Directions: What you return must match the records below character for character, except that no picture appears.

(Collected data)
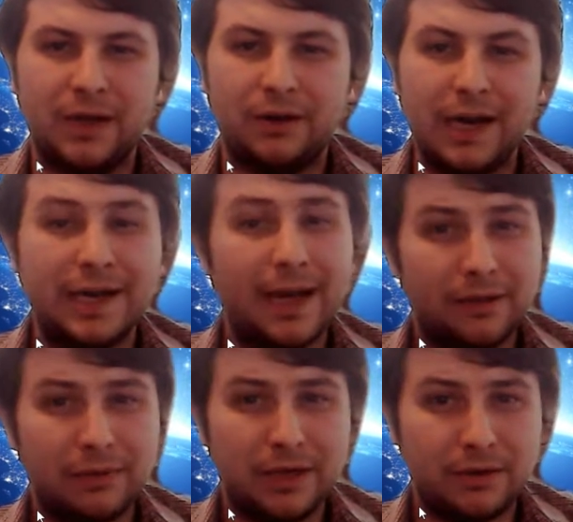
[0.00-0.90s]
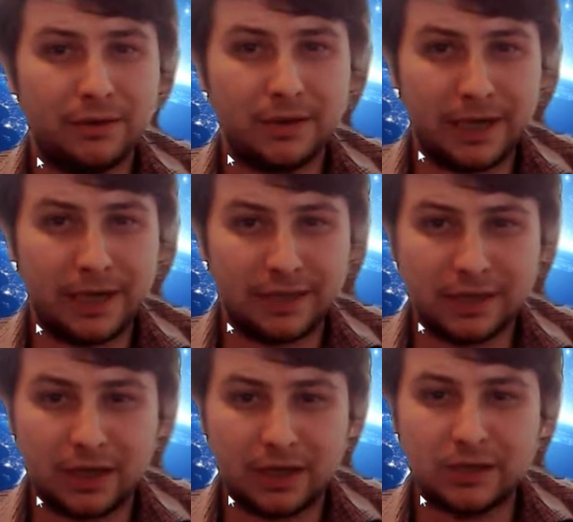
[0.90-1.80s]
Right, now that we know some
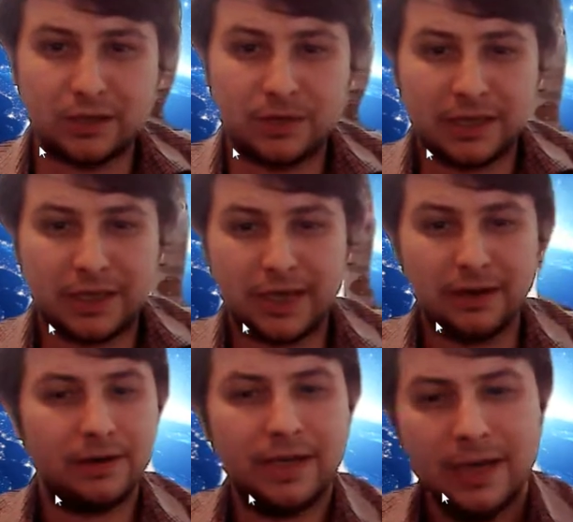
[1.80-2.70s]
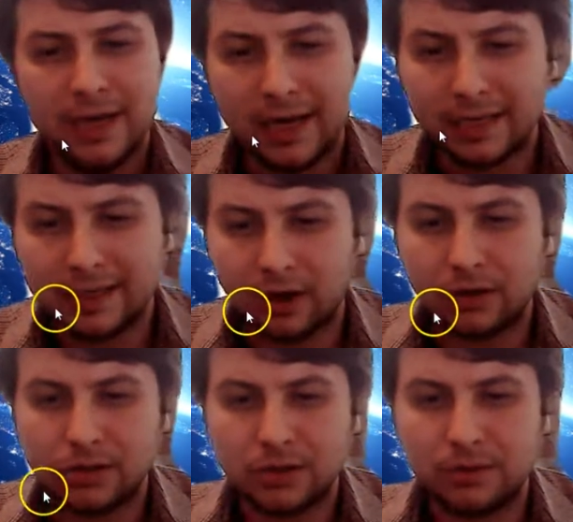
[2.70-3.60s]
basics on Zoom security, it's
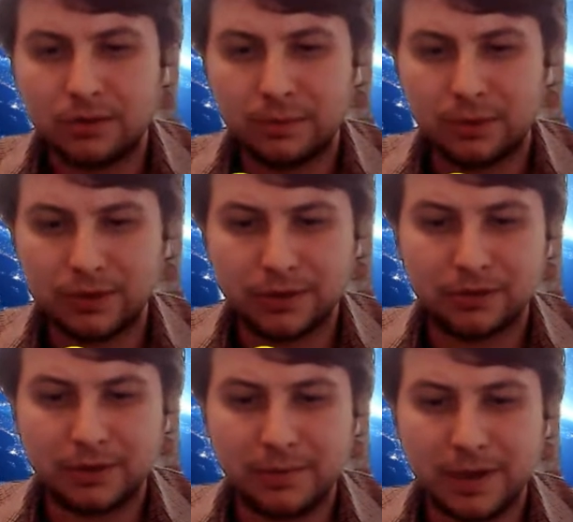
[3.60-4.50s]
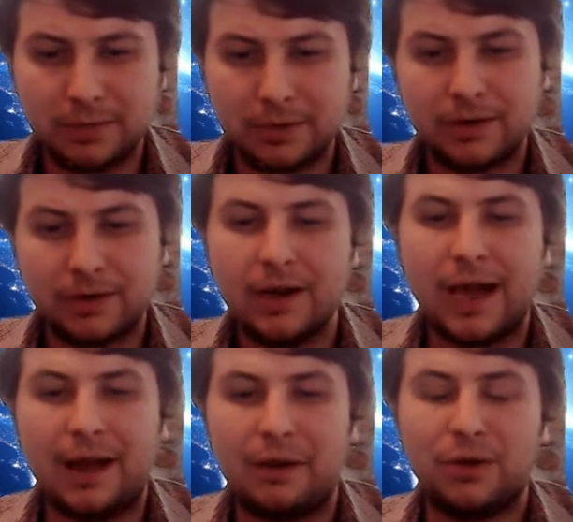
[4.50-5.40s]
also important to remember
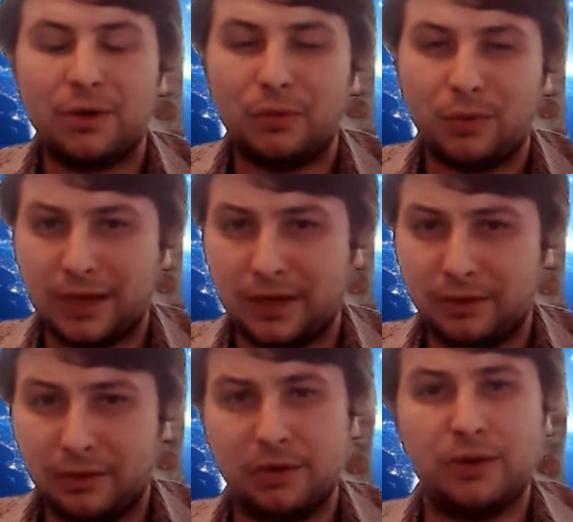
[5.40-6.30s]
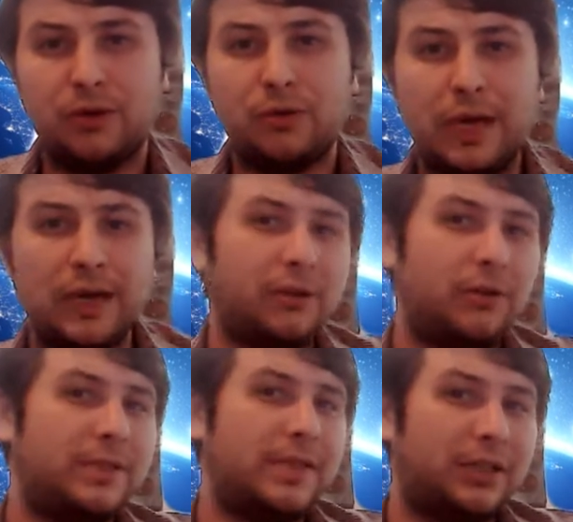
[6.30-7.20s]
our waiting room. Your waiting
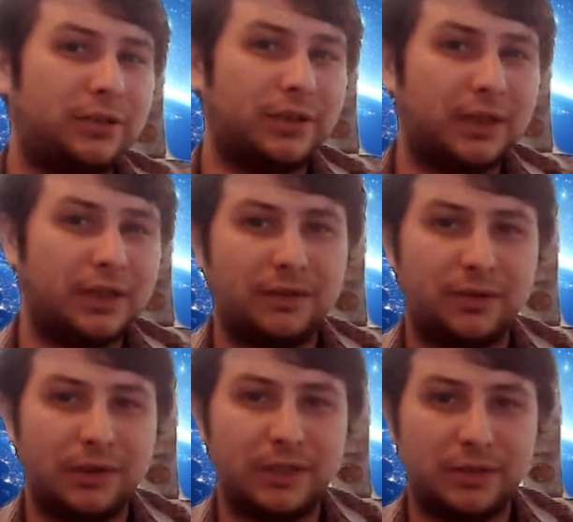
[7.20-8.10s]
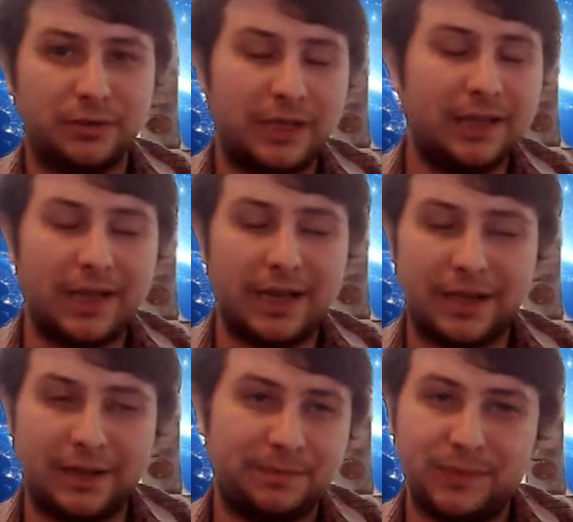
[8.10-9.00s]
room is actually going to be
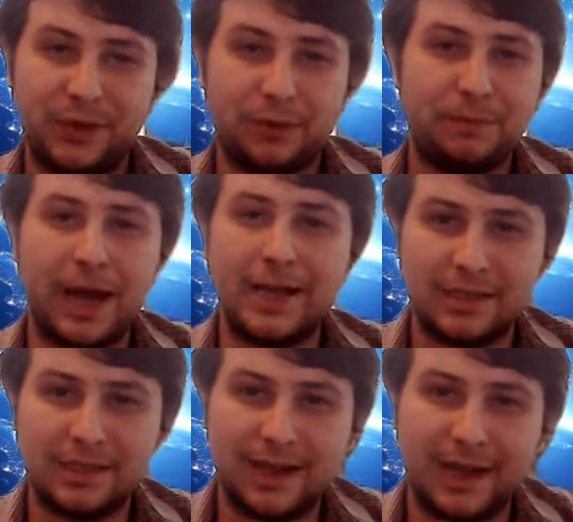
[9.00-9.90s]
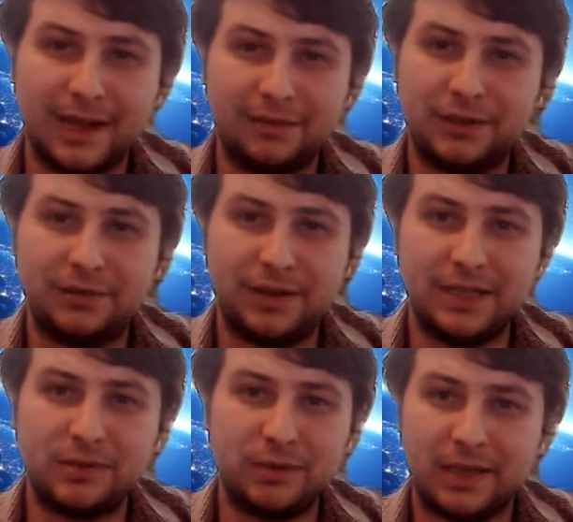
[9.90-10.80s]
like your best line of
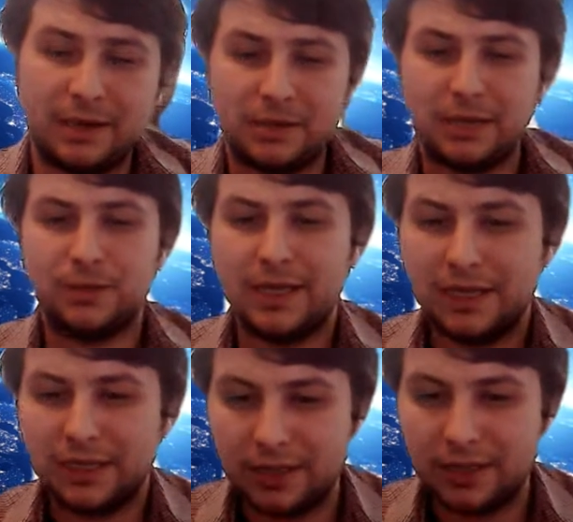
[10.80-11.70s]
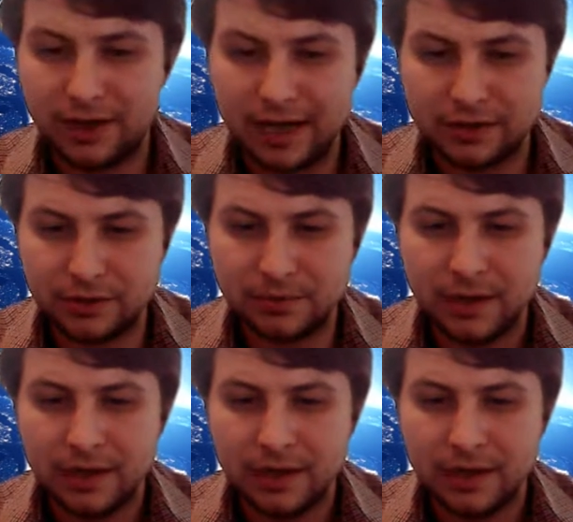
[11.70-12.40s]
defense when it comes to protecting your classroom.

Result of this exercise:
[0.00-0.90s]
[0.90-1.80s]
Right, now that we know some
[1.80-2.70s]
[2.70-3.60s]
basics on Zoom security, it's
[3.60-4.50s]
[4.50-5.40s]
also important to remember
[5.40-6.30s]
[6.30-7.20s]
our waiting room. Your waiting
[7.20-8.10s]
[8.10-9.00s]
room is actually going to be
[9.00-9.90s]
[9.90-10.80s]
like your best line of
[10.80-11.70s]
[11.70-12.40s]
defense when it comes to protecting your classroom.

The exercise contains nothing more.